# beginner floating plants in betta bowl/small tank??



## gkarmadibetta (Dec 12, 2010)

Hi all,
What floating plant/s that would survive in betta bowl??
ie: -no aeration/ no co injection nor advance plant food 
-survive in an almost brackish water (dark-medium dark tanin with salt)
-low lights (only from an indirect sunlight)
-High temp water (75-80 F -ish)

I am using java moss at the moment at its great, but its not a floating plants. 

thanks in advance


----------



## Ciddian (Mar 15, 2006)

Duck weed always does well but it will have to be removed often to keep some water surface available for the betta to take breaths. Greater duckweed might also do well I just don't recall if it needs a higher light source.

Are you dealing with a lot of salt in the water or just a bit?


----------



## Cypher (Apr 15, 2006)

Yeah, I wouldn't chose duckweed - there is a very very valid reason it's called "weed". Once you introduce it to a body of freshwater - it'll be almost impossible to get out!

I would suggest using salvinia will tolerate low light but does very well in moderate light. I have salvinia in tanks with Katapang leaves and it does fine.

What I'm not sure of is it's tolerance for salt. You can always try it out and see how it does.


----------



## Ciddian (Mar 15, 2006)

Well I figured since we are dealing with a bowl it would be easy to maintain then in a larger tank. I do control mine just fine.


----------



## Cypher (Apr 15, 2006)

That's true too. Plus testing salt on duckweed is more affordable than other floaters lol.


----------



## BillD (Jun 5, 2006)

Why is there salt in the water?


----------



## gkarmadibetta (Dec 12, 2010)

Ciddian said:


> Duck weed always does well but it will have to be removed often to keep some water surface available for the betta to take breaths.
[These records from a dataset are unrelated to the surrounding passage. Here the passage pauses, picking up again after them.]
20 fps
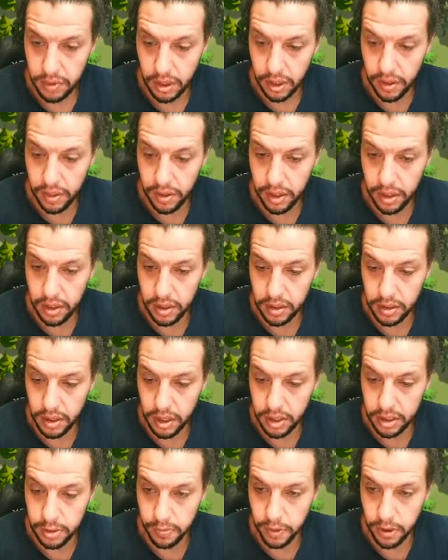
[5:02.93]
But I think,
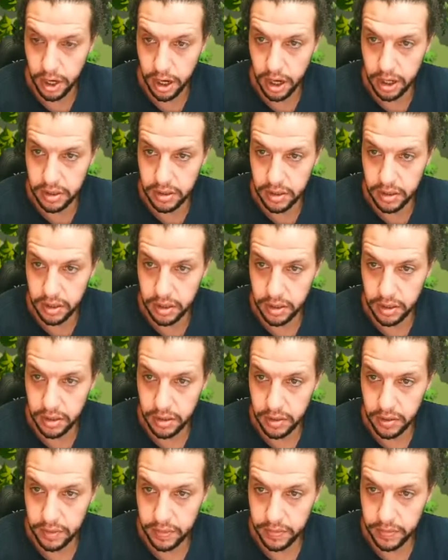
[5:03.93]
yeah, it's pretty hard to see.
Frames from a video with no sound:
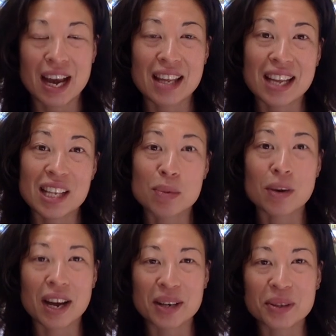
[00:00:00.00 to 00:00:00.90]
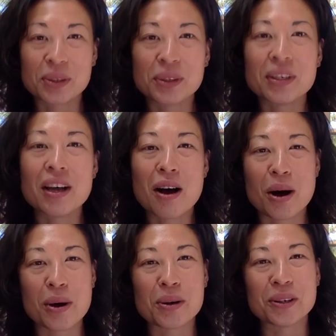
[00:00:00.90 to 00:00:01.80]
And that's what I call
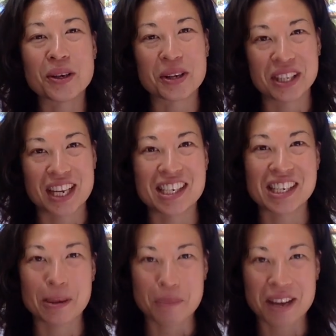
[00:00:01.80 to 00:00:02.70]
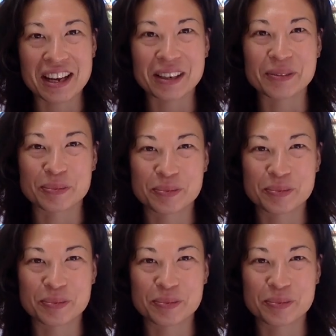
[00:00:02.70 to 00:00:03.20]
whole, authentic being.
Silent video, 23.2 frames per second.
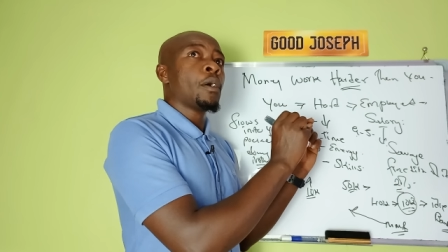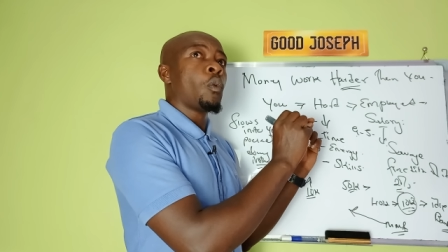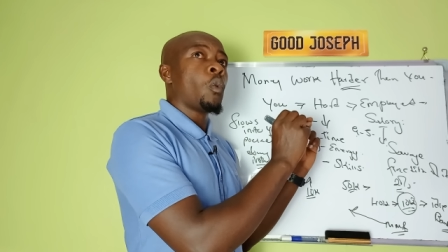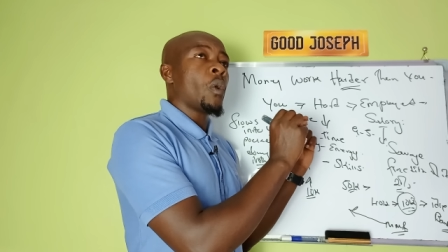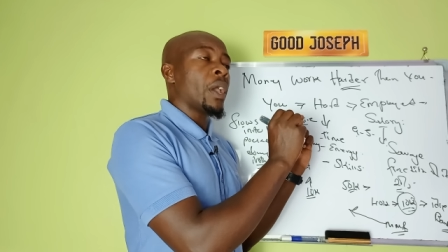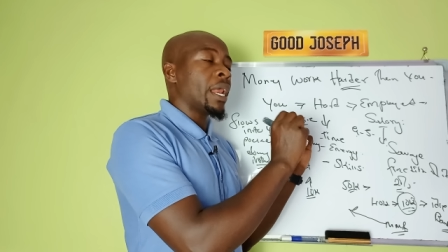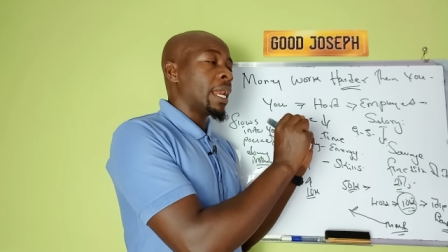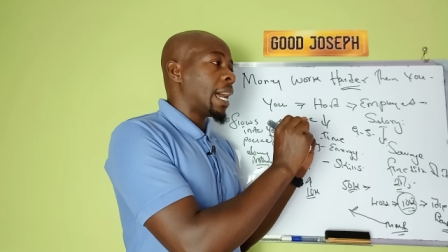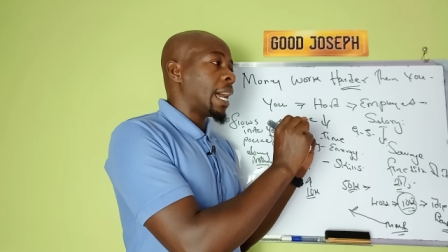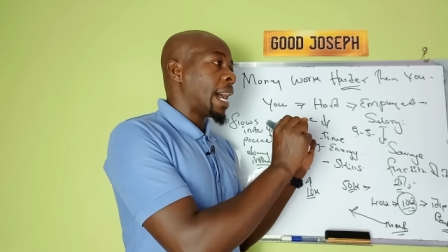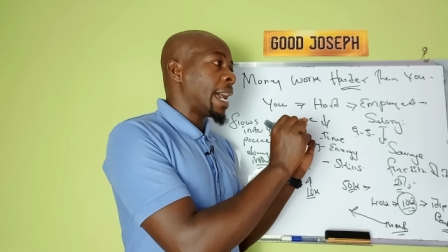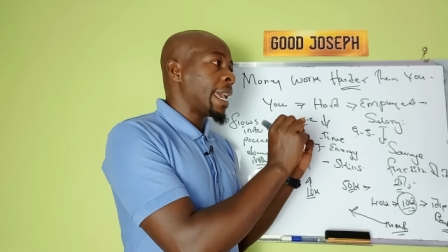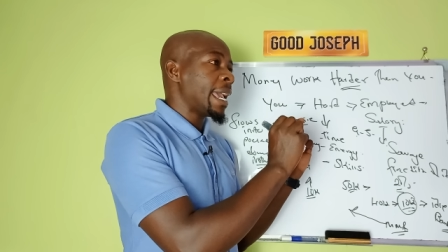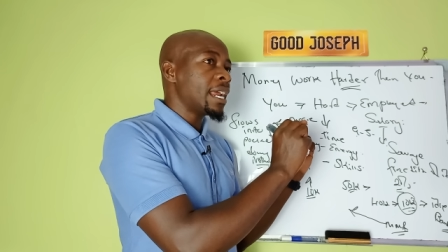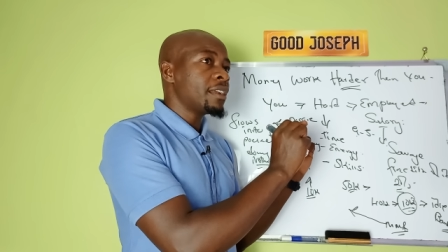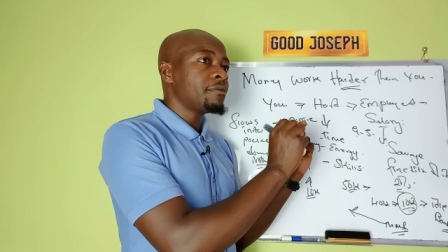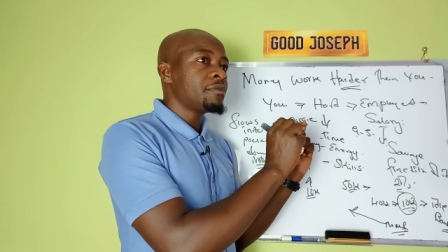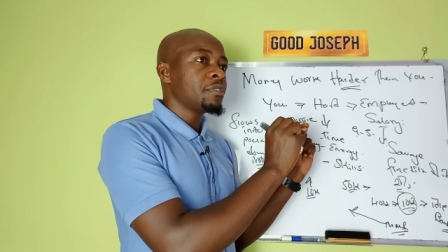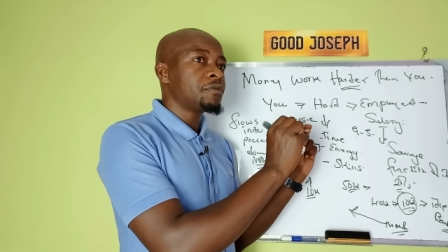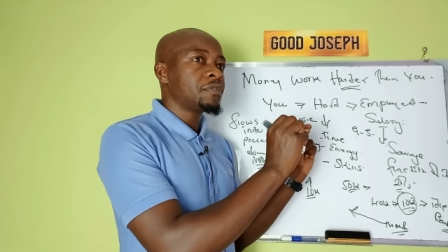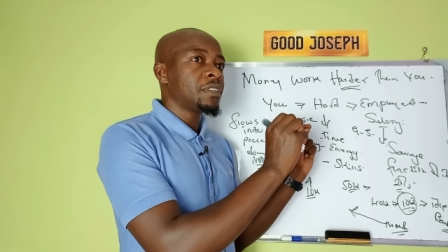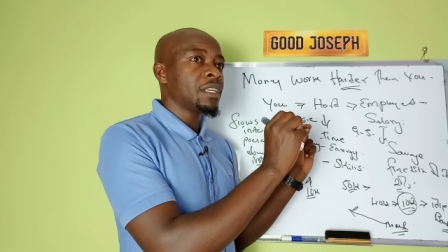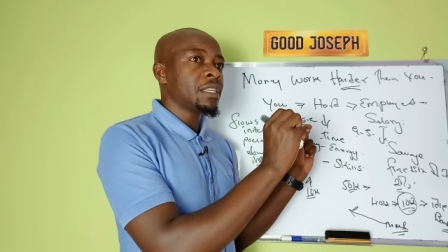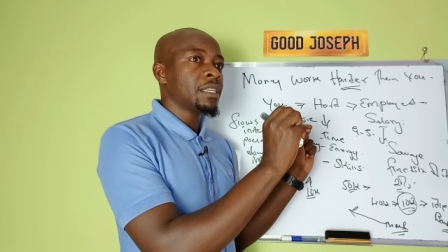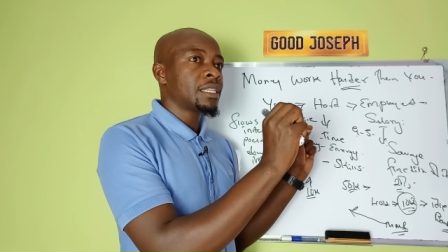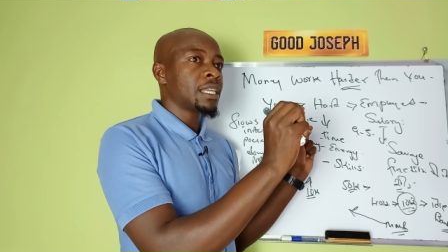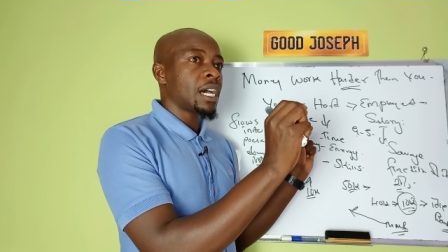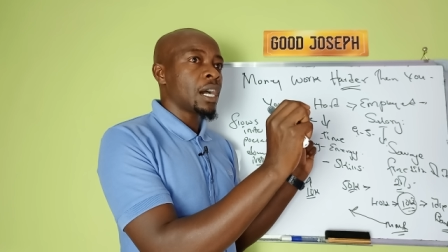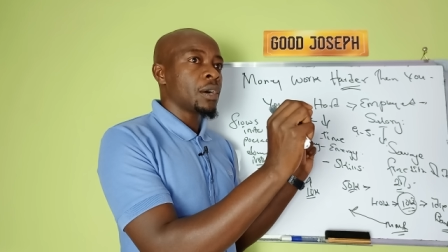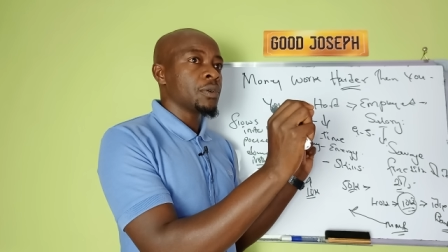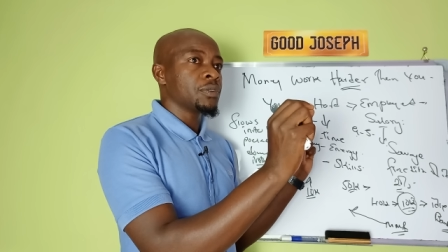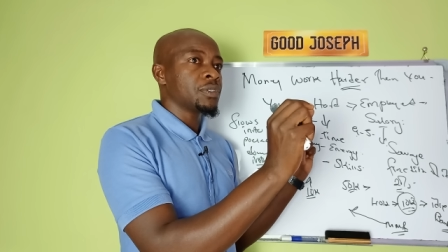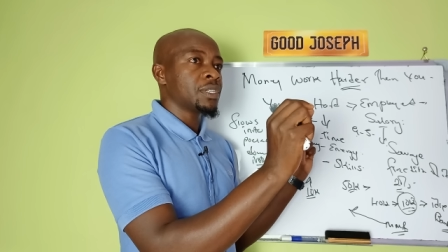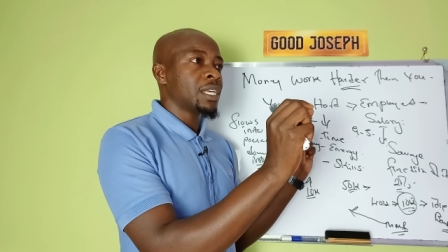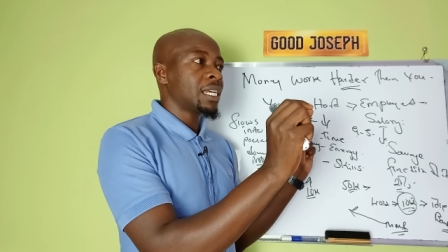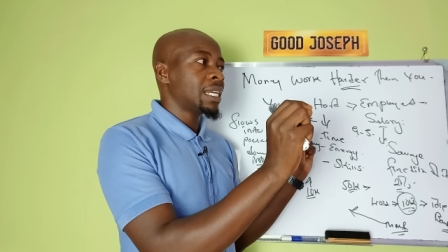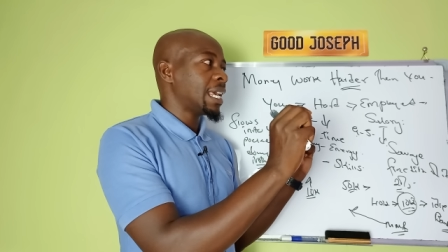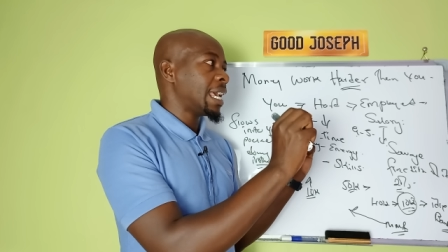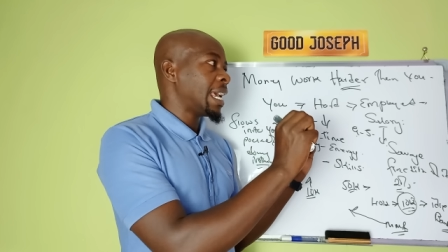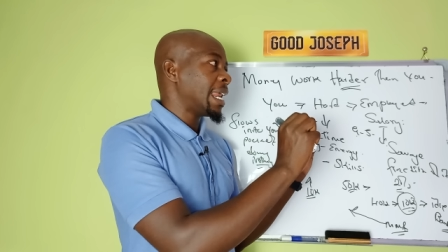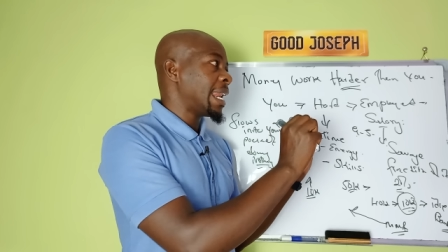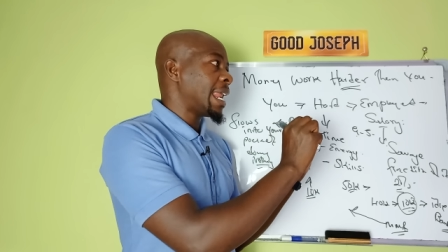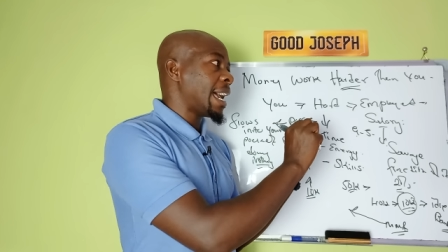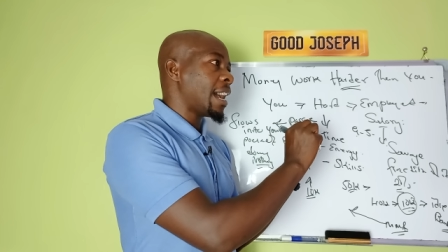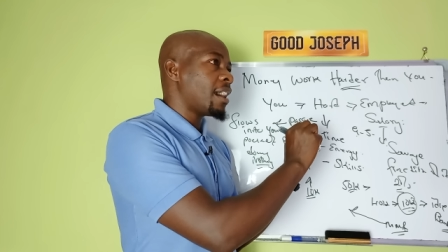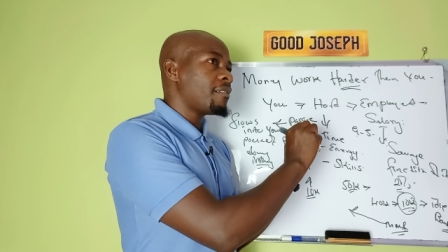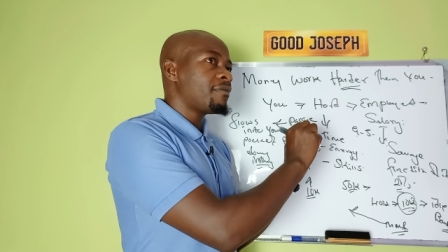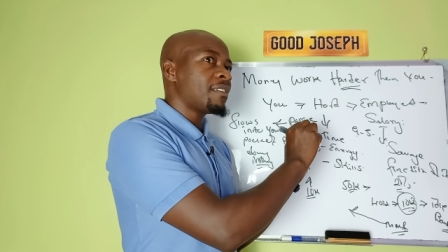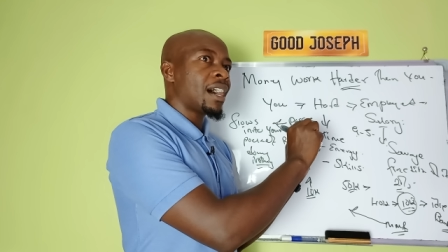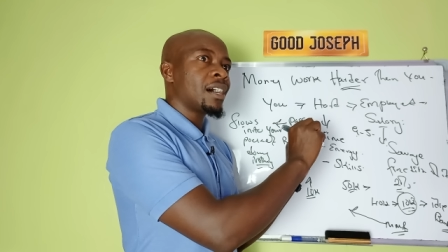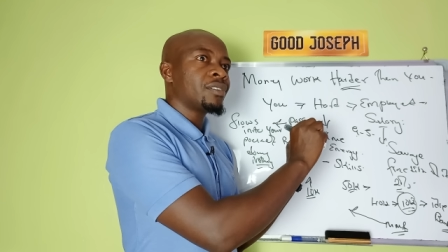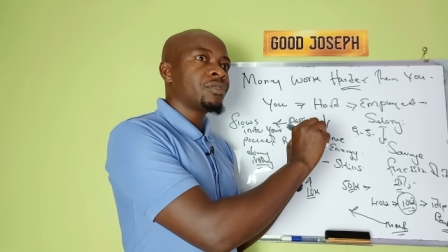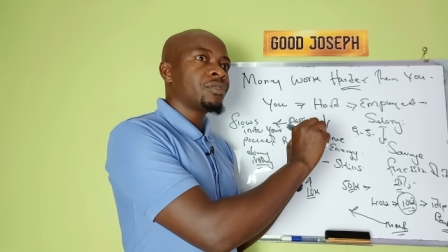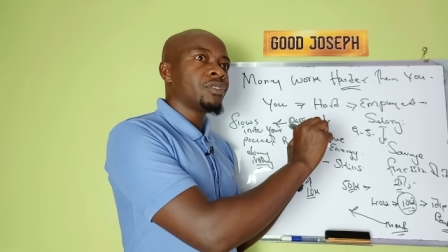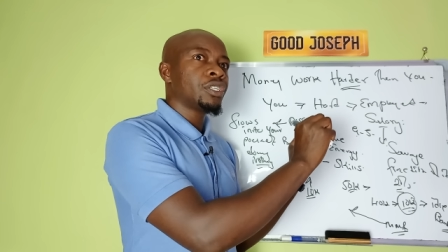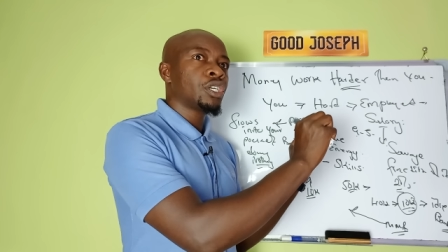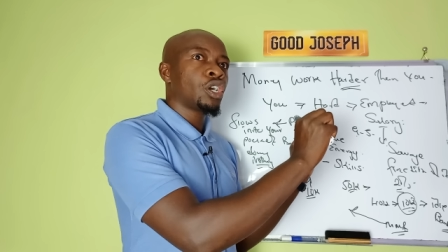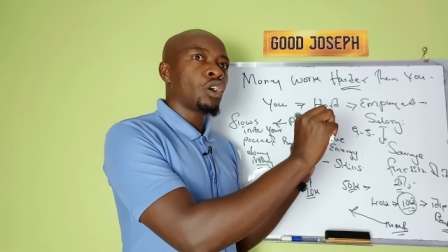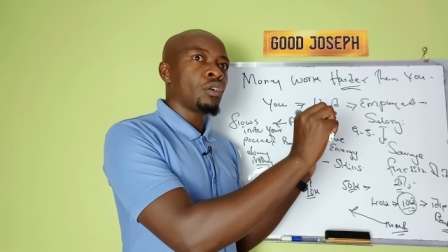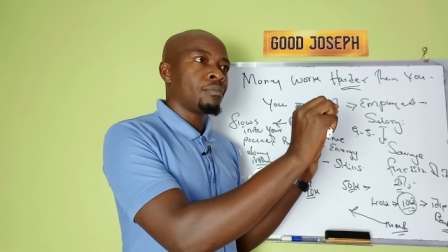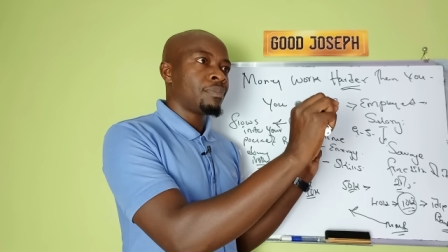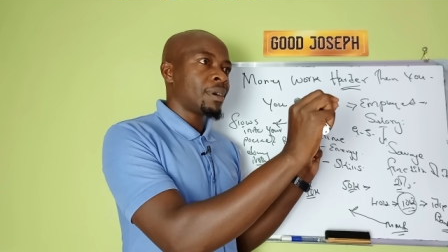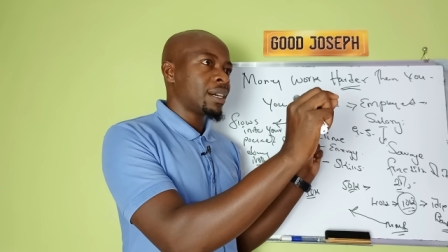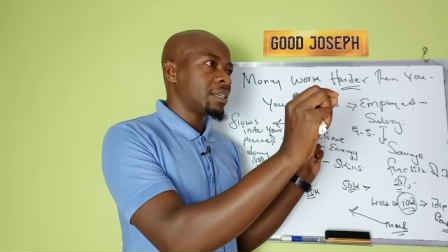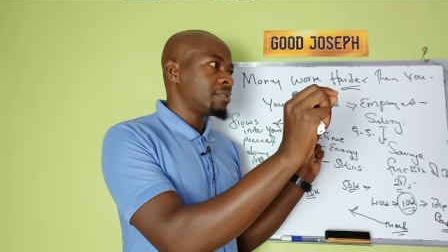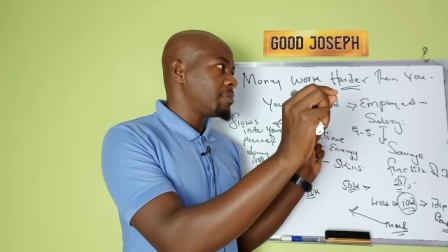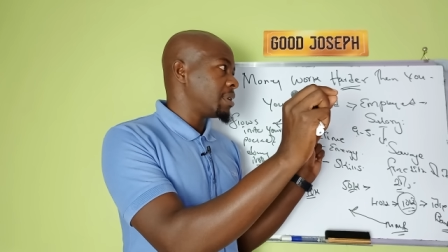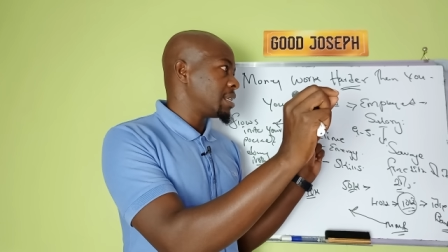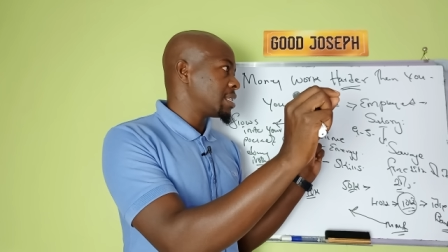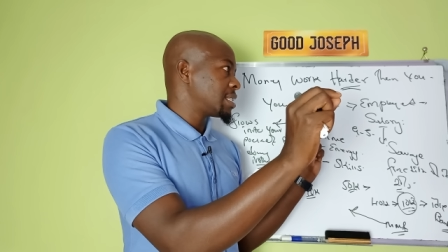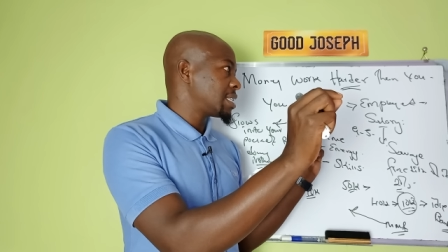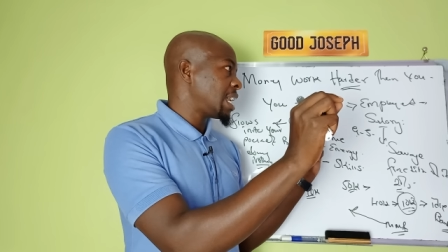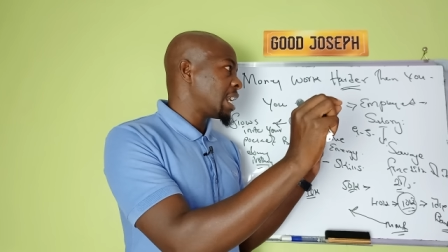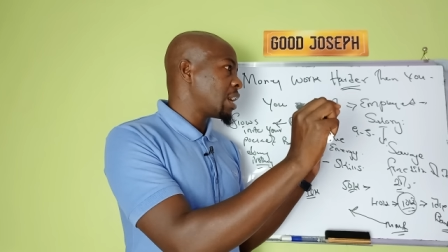well, I earn 15,000 and I have 100 compartments.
Greater duckweed might also do well I just don't recall if it needs a higher light source.
> 
> Are you dealing with a lot of salt in the water or just a bit?


Just a little bit of salt (for slime coat).
Do you have any duckweed for sale (or give away)??


----------



## carmenh (Dec 20, 2009)

Where are you? I've got lots, free, in Burlington...



gkarmadibetta said:


> Just a little bit of salt (for slime coat).
> Do you have any duckweed for sale (or give away)??


----------



## gkarmadibetta (Dec 12, 2010)

carmenh said:


> Where are you? I've got lots, free, in Burlington...


I am in mississauga. If i can not find anything closer, then I'll make a trip there.
Thank you, appriciate it


----------



## gkarmadibetta (Dec 12, 2010)

BillD said:


> Why is there salt in the water?


I tought betta love a little salt in their water?! 
And i got way more than just salt in there....


----------



## carmenh (Dec 20, 2009)

Ok, just let me know...


gkarmadibetta said:


> I am in mississauga. If i can not find anything closer, then I'll make a trip there.
> Thank you, appriciate it


----------



## Ciddian (Mar 15, 2006)

Yup I have some too, but I am in scarborough. Birchmount and st.clair area.


----------



## AquaNekoMobile (Feb 26, 2010)

I'm around 401 & 404 area as the nearest highway cross over so if you're on TTC I can help you out at the pole position at Fairview Mall subway station. I've got some duckweed here I can give.


How large is your tank/measurements?


----------